=== WHAT THE TASK ASKS ===
Could the entries below be transcribed word for word, with the pictures omitted?
----
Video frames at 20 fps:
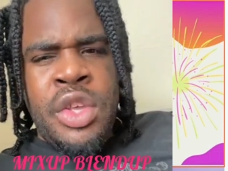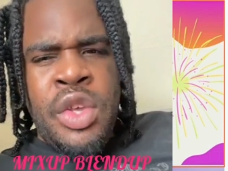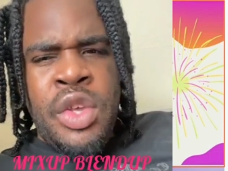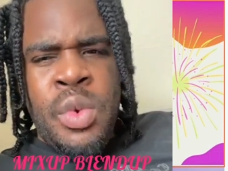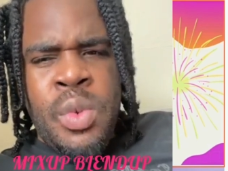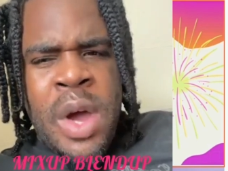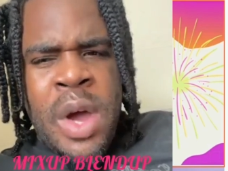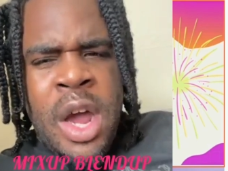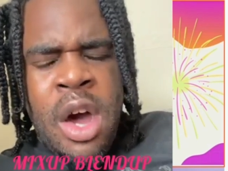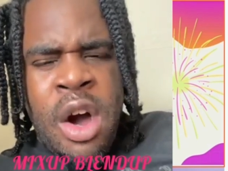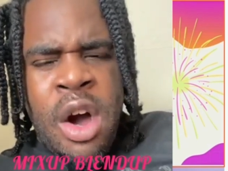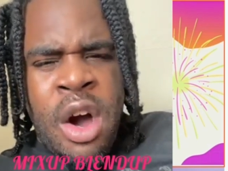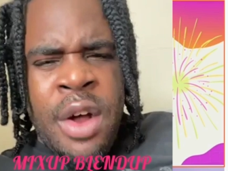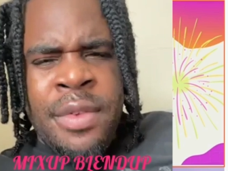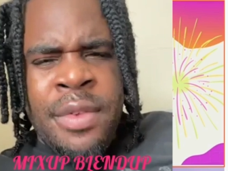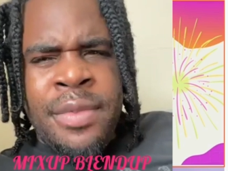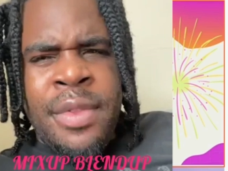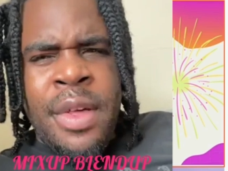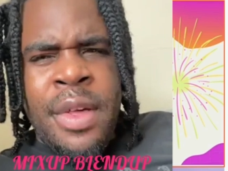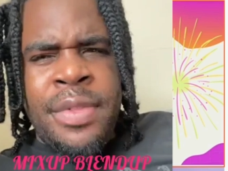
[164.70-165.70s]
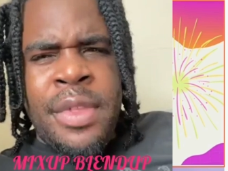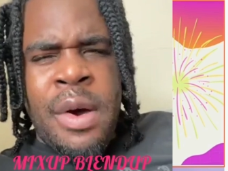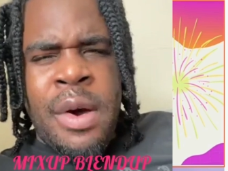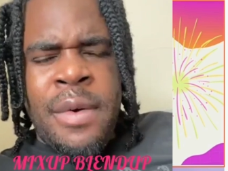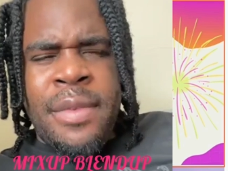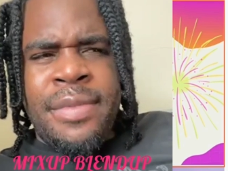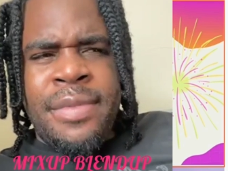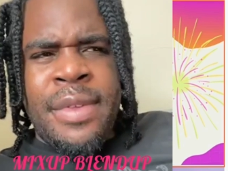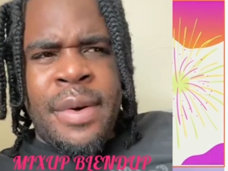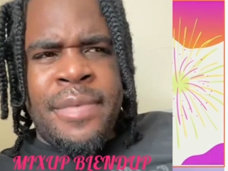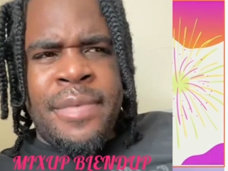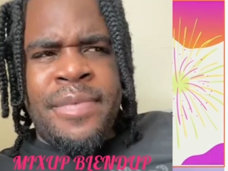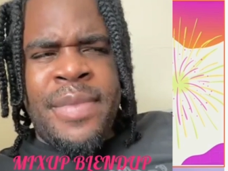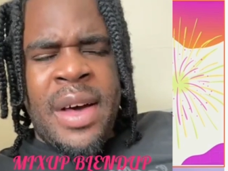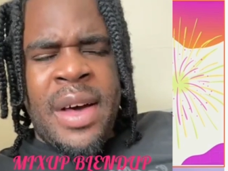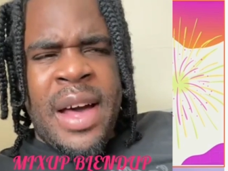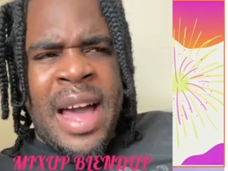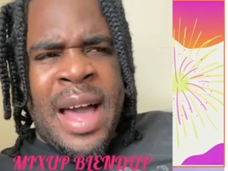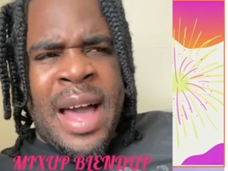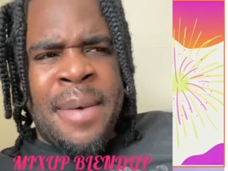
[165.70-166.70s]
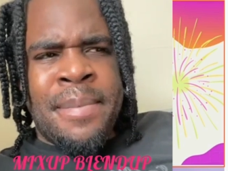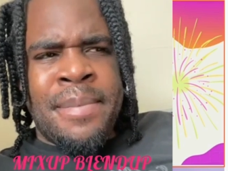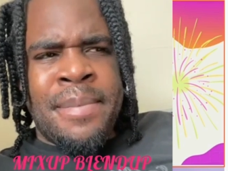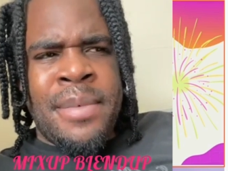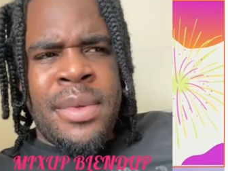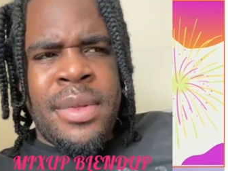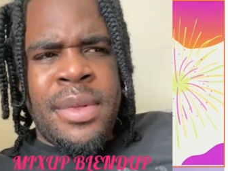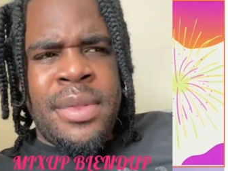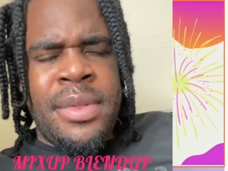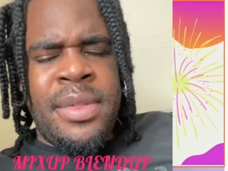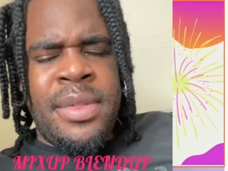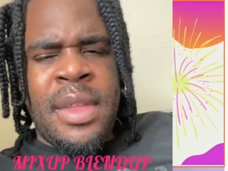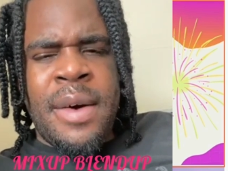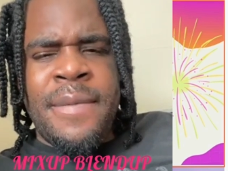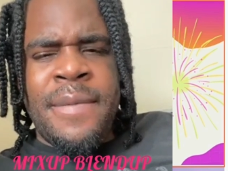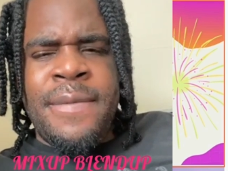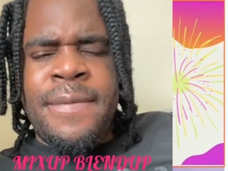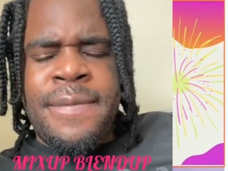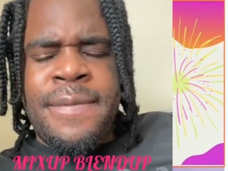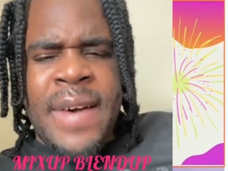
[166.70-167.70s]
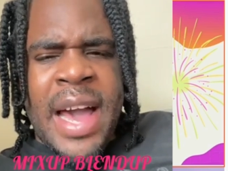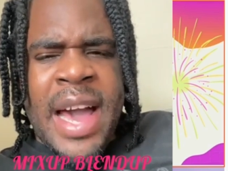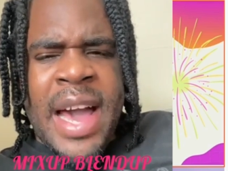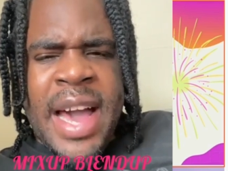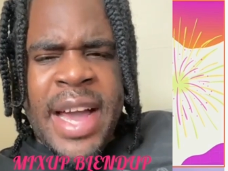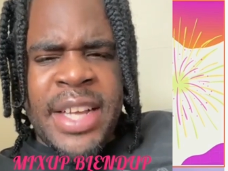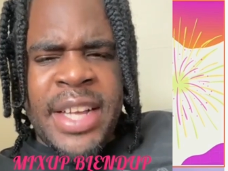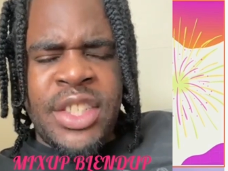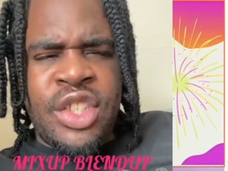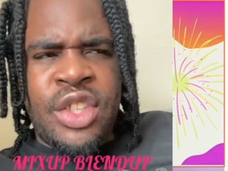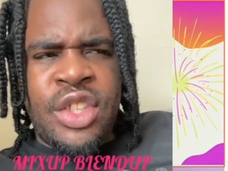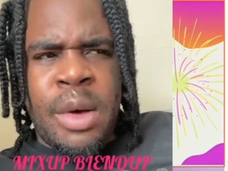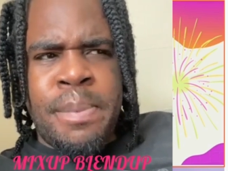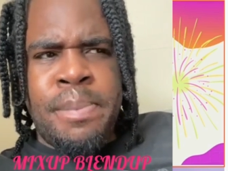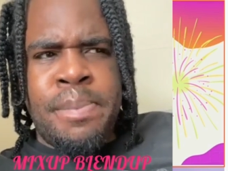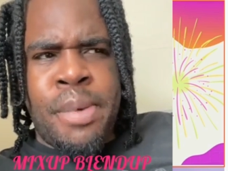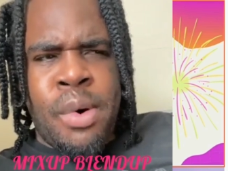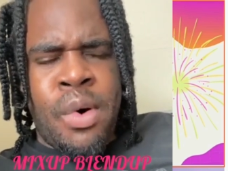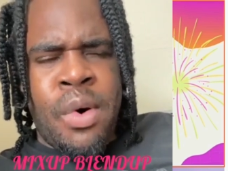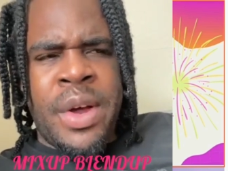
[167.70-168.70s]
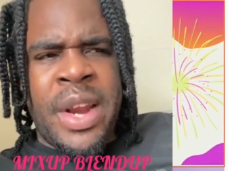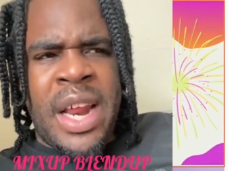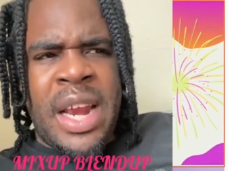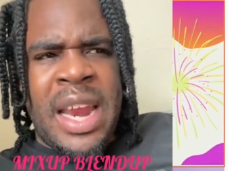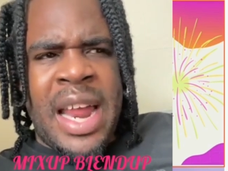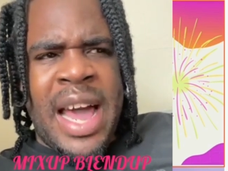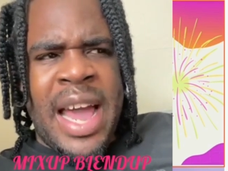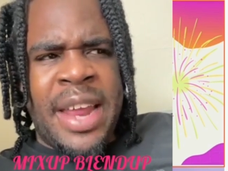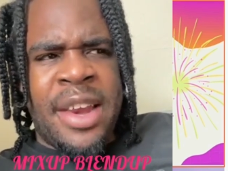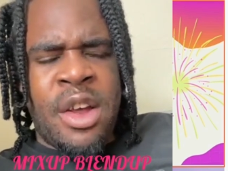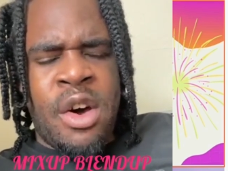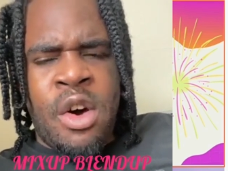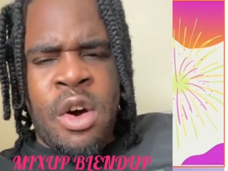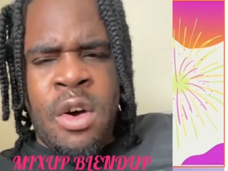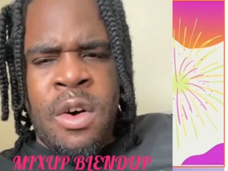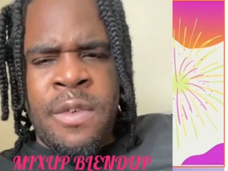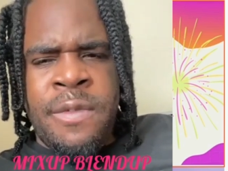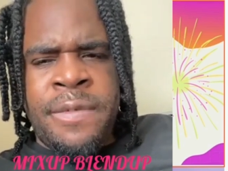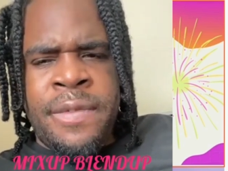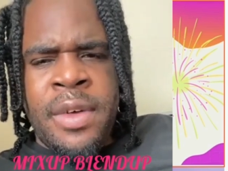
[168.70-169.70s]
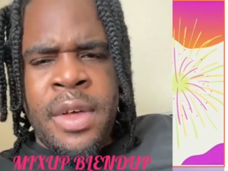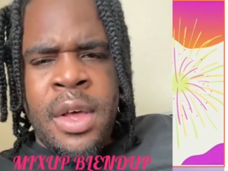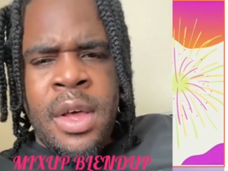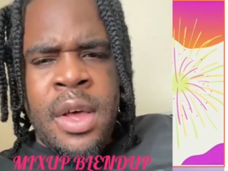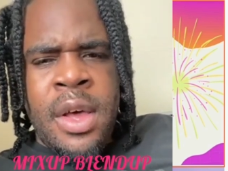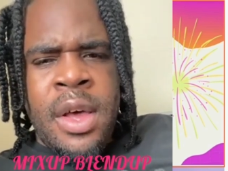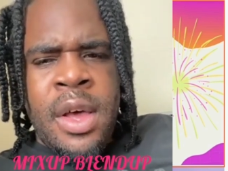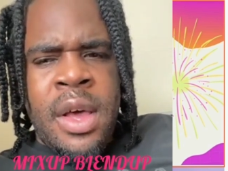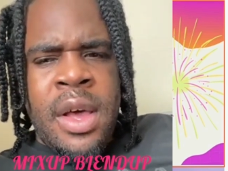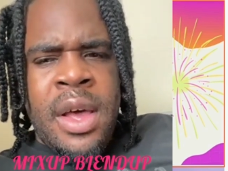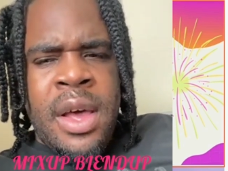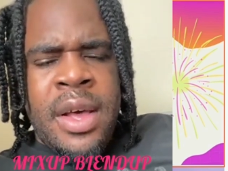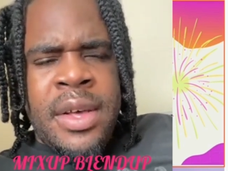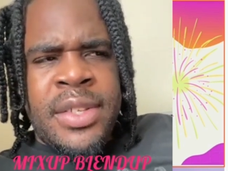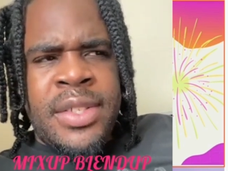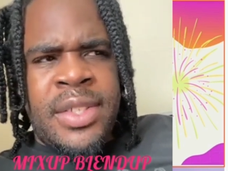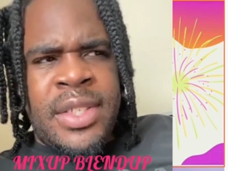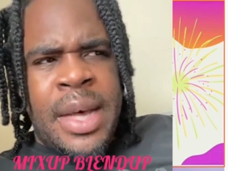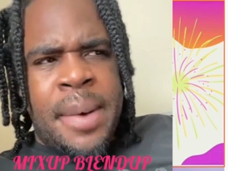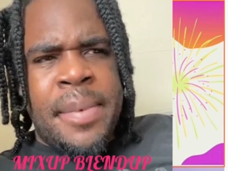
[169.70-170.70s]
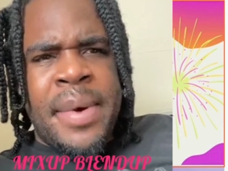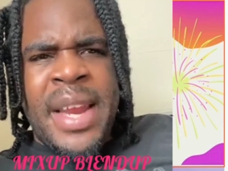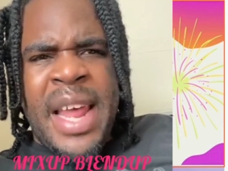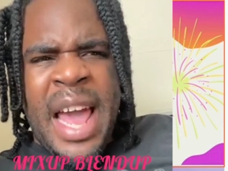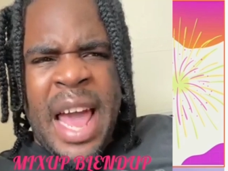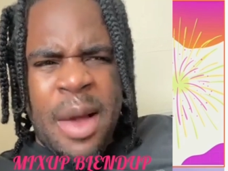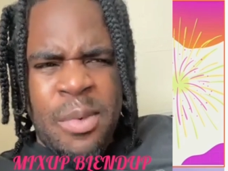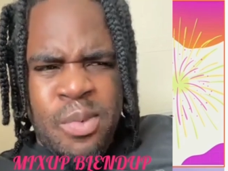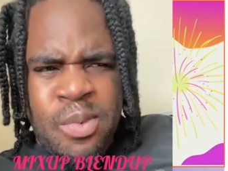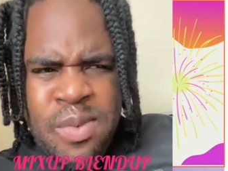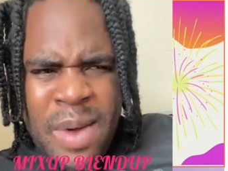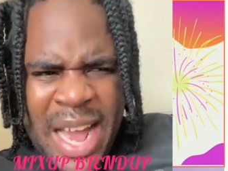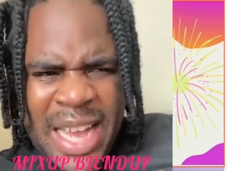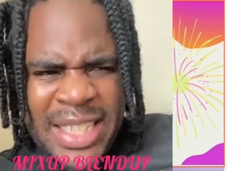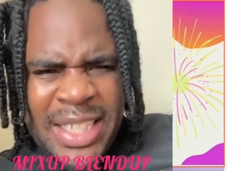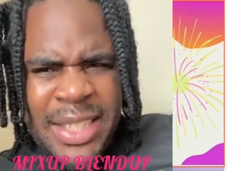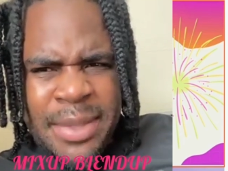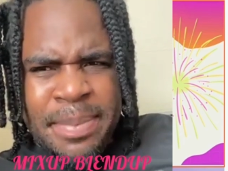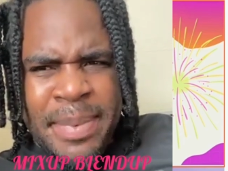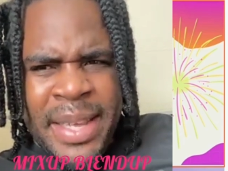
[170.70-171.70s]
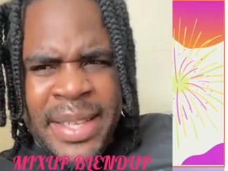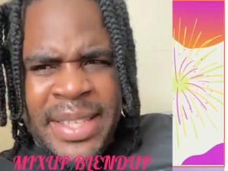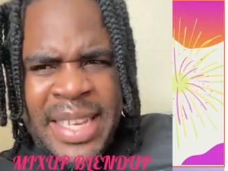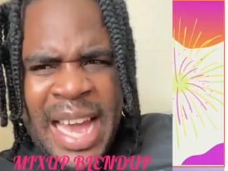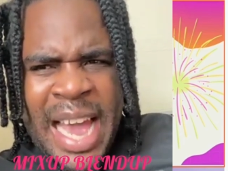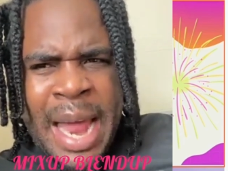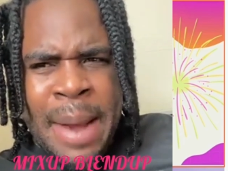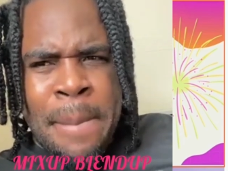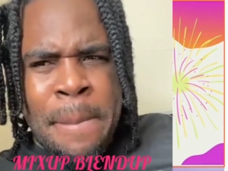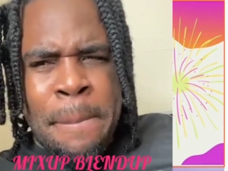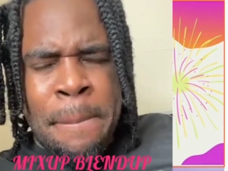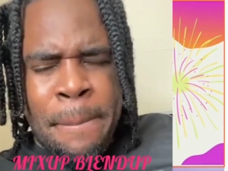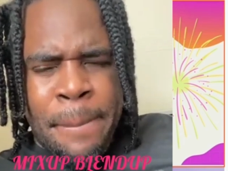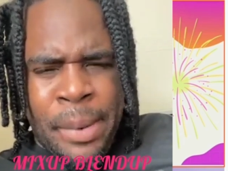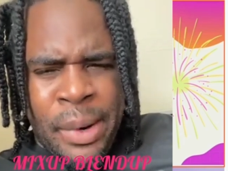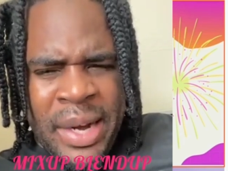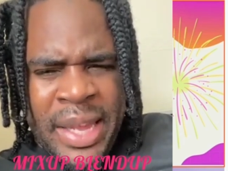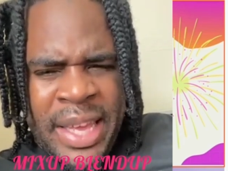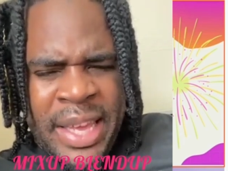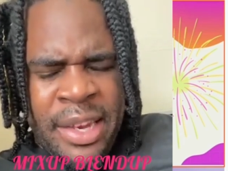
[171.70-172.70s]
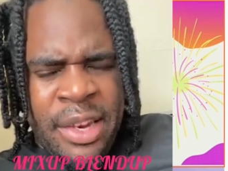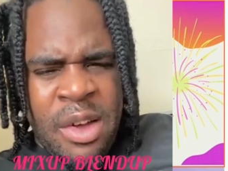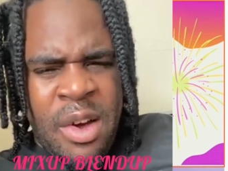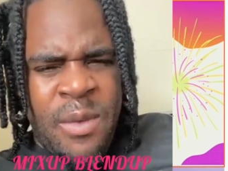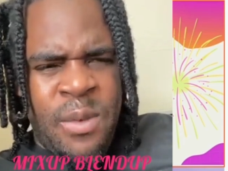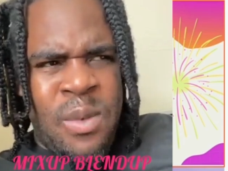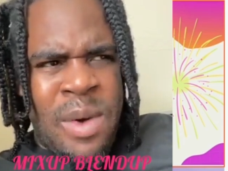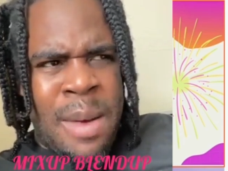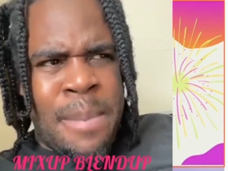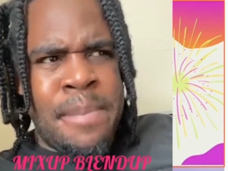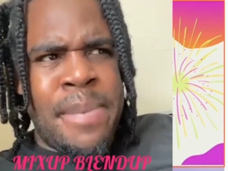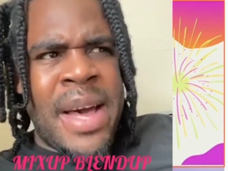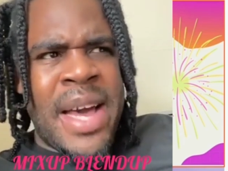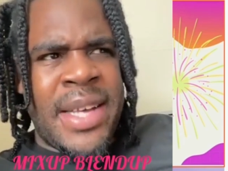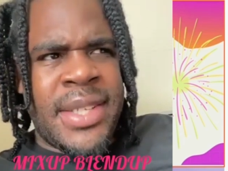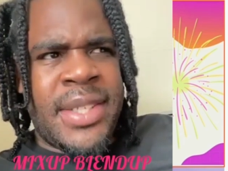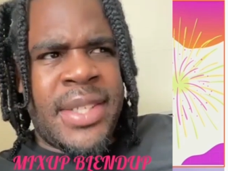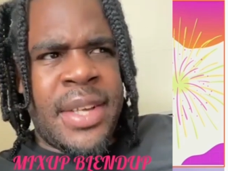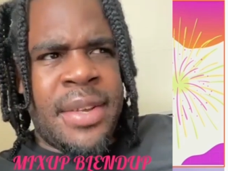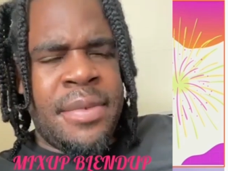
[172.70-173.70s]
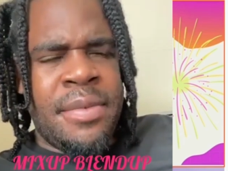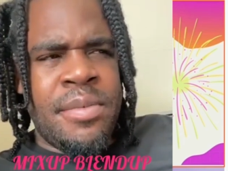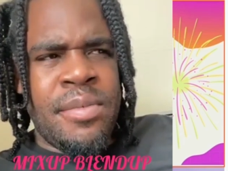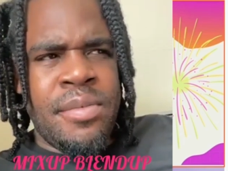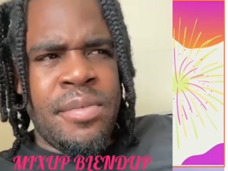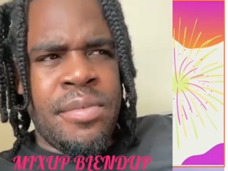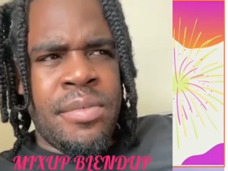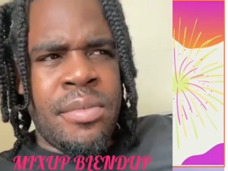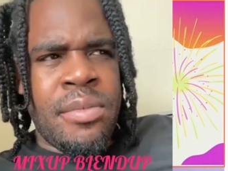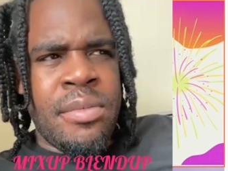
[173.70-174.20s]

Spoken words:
you were on the verge, the borderline of somewhat harassment and bullying of one person.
----
=== RESULT OF THE EXERCISE ===
Video frames at 20 fps:
[164.70-165.70s]
[165.70-166.70s]
[166.70-167.70s]
[167.70-168.70s]
[168.70-169.70s]
[169.70-170.70s]
[170.70-171.70s]
[171.70-172.70s]
[172.70-173.70s]
[173.70-174.20s]

Spoken words:
you were on the verge, the borderline of somewhat harassment and bullying of one person.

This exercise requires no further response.